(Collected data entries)

■ ■ ■

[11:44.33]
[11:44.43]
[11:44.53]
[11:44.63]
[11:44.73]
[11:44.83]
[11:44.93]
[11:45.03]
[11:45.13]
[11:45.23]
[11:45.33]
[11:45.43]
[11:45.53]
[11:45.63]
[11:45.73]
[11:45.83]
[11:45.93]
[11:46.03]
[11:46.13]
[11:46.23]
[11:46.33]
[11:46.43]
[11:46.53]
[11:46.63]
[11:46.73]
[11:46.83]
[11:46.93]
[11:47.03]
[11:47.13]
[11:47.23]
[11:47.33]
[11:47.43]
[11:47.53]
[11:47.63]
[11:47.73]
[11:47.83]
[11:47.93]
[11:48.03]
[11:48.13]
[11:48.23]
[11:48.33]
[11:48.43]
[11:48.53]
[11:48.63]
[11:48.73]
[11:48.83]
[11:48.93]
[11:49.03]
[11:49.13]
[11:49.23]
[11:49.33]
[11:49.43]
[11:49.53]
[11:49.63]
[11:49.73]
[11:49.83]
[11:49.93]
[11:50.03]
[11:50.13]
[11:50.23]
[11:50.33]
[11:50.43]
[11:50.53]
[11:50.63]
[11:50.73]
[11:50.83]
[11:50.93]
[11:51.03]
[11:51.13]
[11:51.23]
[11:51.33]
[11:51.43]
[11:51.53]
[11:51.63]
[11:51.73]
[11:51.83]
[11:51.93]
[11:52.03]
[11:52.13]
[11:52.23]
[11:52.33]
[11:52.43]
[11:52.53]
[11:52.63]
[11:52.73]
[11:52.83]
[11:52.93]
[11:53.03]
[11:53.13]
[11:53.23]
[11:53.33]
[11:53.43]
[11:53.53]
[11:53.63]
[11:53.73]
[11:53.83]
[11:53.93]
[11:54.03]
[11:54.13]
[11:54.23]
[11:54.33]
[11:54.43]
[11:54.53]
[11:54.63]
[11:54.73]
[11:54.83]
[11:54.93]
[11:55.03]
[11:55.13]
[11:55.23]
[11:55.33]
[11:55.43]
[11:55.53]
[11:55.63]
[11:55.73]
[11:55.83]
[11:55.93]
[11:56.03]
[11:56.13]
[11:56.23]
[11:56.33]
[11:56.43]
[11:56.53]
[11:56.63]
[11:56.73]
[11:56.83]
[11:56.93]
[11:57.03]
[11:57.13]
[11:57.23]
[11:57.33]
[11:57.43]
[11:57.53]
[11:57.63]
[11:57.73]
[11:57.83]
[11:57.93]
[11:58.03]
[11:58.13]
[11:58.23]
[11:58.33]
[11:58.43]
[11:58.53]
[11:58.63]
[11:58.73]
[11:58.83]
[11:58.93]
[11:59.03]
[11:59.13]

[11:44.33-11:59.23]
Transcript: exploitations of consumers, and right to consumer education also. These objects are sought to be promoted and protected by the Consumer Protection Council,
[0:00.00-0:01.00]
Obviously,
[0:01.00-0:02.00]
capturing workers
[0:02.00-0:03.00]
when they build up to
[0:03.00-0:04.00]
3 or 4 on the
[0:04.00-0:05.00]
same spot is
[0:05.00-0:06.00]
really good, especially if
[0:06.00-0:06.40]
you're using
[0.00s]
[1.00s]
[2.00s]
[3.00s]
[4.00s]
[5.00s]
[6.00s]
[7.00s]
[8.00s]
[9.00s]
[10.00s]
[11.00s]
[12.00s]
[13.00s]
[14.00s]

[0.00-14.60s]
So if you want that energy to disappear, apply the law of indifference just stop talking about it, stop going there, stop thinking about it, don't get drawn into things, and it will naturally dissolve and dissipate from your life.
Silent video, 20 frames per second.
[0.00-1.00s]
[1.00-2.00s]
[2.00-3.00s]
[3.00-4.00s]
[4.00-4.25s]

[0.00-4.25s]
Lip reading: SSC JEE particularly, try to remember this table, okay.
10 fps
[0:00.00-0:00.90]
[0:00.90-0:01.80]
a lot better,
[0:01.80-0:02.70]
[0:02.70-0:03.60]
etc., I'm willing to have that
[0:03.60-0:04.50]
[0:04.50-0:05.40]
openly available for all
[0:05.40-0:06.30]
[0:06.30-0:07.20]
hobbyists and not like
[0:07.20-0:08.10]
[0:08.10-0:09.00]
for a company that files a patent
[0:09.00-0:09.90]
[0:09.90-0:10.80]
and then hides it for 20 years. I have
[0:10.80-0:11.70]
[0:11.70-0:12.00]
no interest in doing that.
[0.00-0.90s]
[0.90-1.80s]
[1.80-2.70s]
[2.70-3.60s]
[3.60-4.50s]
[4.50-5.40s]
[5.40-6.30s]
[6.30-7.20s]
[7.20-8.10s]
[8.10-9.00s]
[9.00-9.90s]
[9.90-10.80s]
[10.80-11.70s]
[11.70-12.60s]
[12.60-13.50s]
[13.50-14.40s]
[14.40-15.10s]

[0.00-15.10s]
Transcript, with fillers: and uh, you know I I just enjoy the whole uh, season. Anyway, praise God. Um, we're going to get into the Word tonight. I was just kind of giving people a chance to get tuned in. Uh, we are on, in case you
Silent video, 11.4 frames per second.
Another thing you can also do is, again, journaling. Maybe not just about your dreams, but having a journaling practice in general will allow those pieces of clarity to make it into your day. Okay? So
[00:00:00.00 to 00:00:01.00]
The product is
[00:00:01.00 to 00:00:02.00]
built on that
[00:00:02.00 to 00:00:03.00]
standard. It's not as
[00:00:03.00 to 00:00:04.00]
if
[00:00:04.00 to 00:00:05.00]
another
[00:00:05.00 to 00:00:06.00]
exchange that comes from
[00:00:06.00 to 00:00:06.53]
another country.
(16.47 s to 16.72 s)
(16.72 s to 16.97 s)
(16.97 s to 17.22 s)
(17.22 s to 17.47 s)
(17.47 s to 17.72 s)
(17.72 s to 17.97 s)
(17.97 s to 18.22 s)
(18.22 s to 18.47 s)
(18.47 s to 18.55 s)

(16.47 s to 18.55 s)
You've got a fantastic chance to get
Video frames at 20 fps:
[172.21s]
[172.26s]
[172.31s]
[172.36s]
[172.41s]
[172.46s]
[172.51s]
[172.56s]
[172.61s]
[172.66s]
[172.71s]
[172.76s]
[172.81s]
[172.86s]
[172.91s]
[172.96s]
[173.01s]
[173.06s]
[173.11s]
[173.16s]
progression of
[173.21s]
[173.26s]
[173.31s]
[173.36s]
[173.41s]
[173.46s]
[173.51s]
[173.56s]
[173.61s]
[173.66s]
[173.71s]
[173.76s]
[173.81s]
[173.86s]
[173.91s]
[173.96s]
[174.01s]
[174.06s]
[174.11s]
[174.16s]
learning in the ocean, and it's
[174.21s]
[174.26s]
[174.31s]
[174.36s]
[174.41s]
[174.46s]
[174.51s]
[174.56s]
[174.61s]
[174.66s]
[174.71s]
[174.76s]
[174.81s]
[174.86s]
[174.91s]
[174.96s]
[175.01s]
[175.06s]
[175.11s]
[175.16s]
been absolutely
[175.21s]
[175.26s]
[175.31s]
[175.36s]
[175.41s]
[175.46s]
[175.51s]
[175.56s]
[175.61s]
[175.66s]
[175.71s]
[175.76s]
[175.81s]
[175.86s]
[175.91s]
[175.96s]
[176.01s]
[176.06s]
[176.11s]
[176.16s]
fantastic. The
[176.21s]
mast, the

■ ■ ■

(Task to complete) Each record above must be given again exactly.

(Output of the exercise)
[11:44.33]
[11:44.43]
[11:44.53]
[11:44.63]
[11:44.73]
[11:44.83]
[11:44.93]
[11:45.03]
[11:45.13]
[11:45.23]
[11:45.33]
[11:45.43]
[11:45.53]
[11:45.63]
[11:45.73]
[11:45.83]
[11:45.93]
[11:46.03]
[11:46.13]
[11:46.23]
[11:46.33]
[11:46.43]
[11:46.53]
[11:46.63]
[11:46.73]
[11:46.83]
[11:46.93]
[11:47.03]
[11:47.13]
[11:47.23]
[11:47.33]
[11:47.43]
[11:47.53]
[11:47.63]
[11:47.73]
[11:47.83]
[11:47.93]
[11:48.03]
[11:48.13]
[11:48.23]
[11:48.33]
[11:48.43]
[11:48.53]
[11:48.63]
[11:48.73]
[11:48.83]
[11:48.93]
[11:49.03]
[11:49.13]
[11:49.23]
[11:49.33]
[11:49.43]
[11:49.53]
[11:49.63]
[11:49.73]
[11:49.83]
[11:49.93]
[11:50.03]
[11:50.13]
[11:50.23]
[11:50.33]
[11:50.43]
[11:50.53]
[11:50.63]
[11:50.73]
[11:50.83]
[11:50.93]
[11:51.03]
[11:51.13]
[11:51.23]
[11:51.33]
[11:51.43]
[11:51.53]
[11:51.63]
[11:51.73]
[11:51.83]
[11:51.93]
[11:52.03]
[11:52.13]
[11:52.23]
[11:52.33]
[11:52.43]
[11:52.53]
[11:52.63]
[11:52.73]
[11:52.83]
[11:52.93]
[11:53.03]
[11:53.13]
[11:53.23]
[11:53.33]
[11:53.43]
[11:53.53]
[11:53.63]
[11:53.73]
[11:53.83]
[11:53.93]
[11:54.03]
[11:54.13]
[11:54.23]
[11:54.33]
[11:54.43]
[11:54.53]
[11:54.63]
[11:54.73]
[11:54.83]
[11:54.93]
[11:55.03]
[11:55.13]
[11:55.23]
[11:55.33]
[11:55.43]
[11:55.53]
[11:55.63]
[11:55.73]
[11:55.83]
[11:55.93]
[11:56.03]
[11:56.13]
[11:56.23]
[11:56.33]
[11:56.43]
[11:56.53]
[11:56.63]
[11:56.73]
[11:56.83]
[11:56.93]
[11:57.03]
[11:57.13]
[11:57.23]
[11:57.33]
[11:57.43]
[11:57.53]
[11:57.63]
[11:57.73]
[11:57.83]
[11:57.93]
[11:58.03]
[11:58.13]
[11:58.23]
[11:58.33]
[11:58.43]
[11:58.53]
[11:58.63]
[11:58.73]
[11:58.83]
[11:58.93]
[11:59.03]
[11:59.13]

[11:44.33-11:59.23]
Transcript: exploitations of consumers, and right to consumer education also. These objects are sought to be promoted and protected by the Consumer Protection Council,
[0:00.00-0:01.00]
Obviously,
[0:01.00-0:02.00]
capturing workers
[0:02.00-0:03.00]
when they build up to
[0:03.00-0:04.00]
3 or 4 on the
[0:04.00-0:05.00]
same spot is
[0:05.00-0:06.00]
really good, especially if
[0:06.00-0:06.40]
you're using
[0.00s]
[1.00s]
[2.00s]
[3.00s]
[4.00s]
[5.00s]
[6.00s]
[7.00s]
[8.00s]
[9.00s]
[10.00s]
[11.00s]
[12.00s]
[13.00s]
[14.00s]

[0.00-14.60s]
So if you want that energy to disappear, apply the law of indifference just stop talking about it, stop going there, stop thinking about it, don't get drawn into things, and it will naturally dissolve and dissipate from your life.
Silent video, 20 frames per second.
[0.00-1.00s]
[1.00-2.00s]
[2.00-3.00s]
[3.00-4.00s]
[4.00-4.25s]

[0.00-4.25s]
Lip reading: SSC JEE particularly, try to remember this table, okay.
10 fps
[0:00.00-0:00.90]
[0:00.90-0:01.80]
a lot better,
[0:01.80-0:02.70]
[0:02.70-0:03.60]
etc., I'm willing to have that
[0:03.60-0:04.50]
[0:04.50-0:05.40]
openly available for all
[0:05.40-0:06.30]
[0:06.30-0:07.20]
hobbyists and not like
[0:07.20-0:08.10]
[0:08.10-0:09.00]
for a company that files a patent
[0:09.00-0:09.90]
[0:09.90-0:10.80]
and then hides it for 20 years. I have
[0:10.80-0:11.70]
[0:11.70-0:12.00]
no interest in doing that.
[0.00-0.90s]
[0.90-1.80s]
[1.80-2.70s]
[2.70-3.60s]
[3.60-4.50s]
[4.50-5.40s]
[5.40-6.30s]
[6.30-7.20s]
[7.20-8.10s]
[8.10-9.00s]
[9.00-9.90s]
[9.90-10.80s]
[10.80-11.70s]
[11.70-12.60s]
[12.60-13.50s]
[13.50-14.40s]
[14.40-15.10s]

[0.00-15.10s]
Transcript, with fillers: and uh, you know I I just enjoy the whole uh, season. Anyway, praise God. Um, we're going to get into the Word tonight. I was just kind of giving people a chance to get tuned in. Uh, we are on, in case you
Silent video, 11.4 frames per second.
Another thing you can also do is, again, journaling. Maybe not just about your dreams, but having a journaling practice in general will allow those pieces of clarity to make it into your day. Okay? So
[00:00:00.00 to 00:00:01.00]
The product is
[00:00:01.00 to 00:00:02.00]
built on that
[00:00:02.00 to 00:00:03.00]
standard. It's not as
[00:00:03.00 to 00:00:04.00]
if
[00:00:04.00 to 00:00:05.00]
another
[00:00:05.00 to 00:00:06.00]
exchange that comes from
[00:00:06.00 to 00:00:06.53]
another country.
(16.47 s to 16.72 s)
(16.72 s to 16.97 s)
(16.97 s to 17.22 s)
(17.22 s to 17.47 s)
(17.47 s to 17.72 s)
(17.72 s to 17.97 s)
(17.97 s to 18.22 s)
(18.22 s to 18.47 s)
(18.47 s to 18.55 s)

(16.47 s to 18.55 s)
You've got a fantastic chance to get
Video frames at 20 fps:
[172.21s]
[172.26s]
[172.31s]
[172.36s]
[172.41s]
[172.46s]
[172.51s]
[172.56s]
[172.61s]
[172.66s]
[172.71s]
[172.76s]
[172.81s]
[172.86s]
[172.91s]
[172.96s]
[173.01s]
[173.06s]
[173.11s]
[173.16s]
progression of
[173.21s]
[173.26s]
[173.31s]
[173.36s]
[173.41s]
[173.46s]
[173.51s]
[173.56s]
[173.61s]
[173.66s]
[173.71s]
[173.76s]
[173.81s]
[173.86s]
[173.91s]
[173.96s]
[174.01s]
[174.06s]
[174.11s]
[174.16s]
learning in the ocean, and it's
[174.21s]
[174.26s]
[174.31s]
[174.36s]
[174.41s]
[174.46s]
[174.51s]
[174.56s]
[174.61s]
[174.66s]
[174.71s]
[174.76s]
[174.81s]
[174.86s]
[174.91s]
[174.96s]
[175.01s]
[175.06s]
[175.11s]
[175.16s]
been absolutely
[175.21s]
[175.26s]
[175.31s]
[175.36s]
[175.41s]
[175.46s]
[175.51s]
[175.56s]
[175.61s]
[175.66s]
[175.71s]
[175.76s]
[175.81s]
[175.86s]
[175.91s]
[175.96s]
[176.01s]
[176.06s]
[176.11s]
[176.16s]
fantastic. The
[176.21s]
mast, the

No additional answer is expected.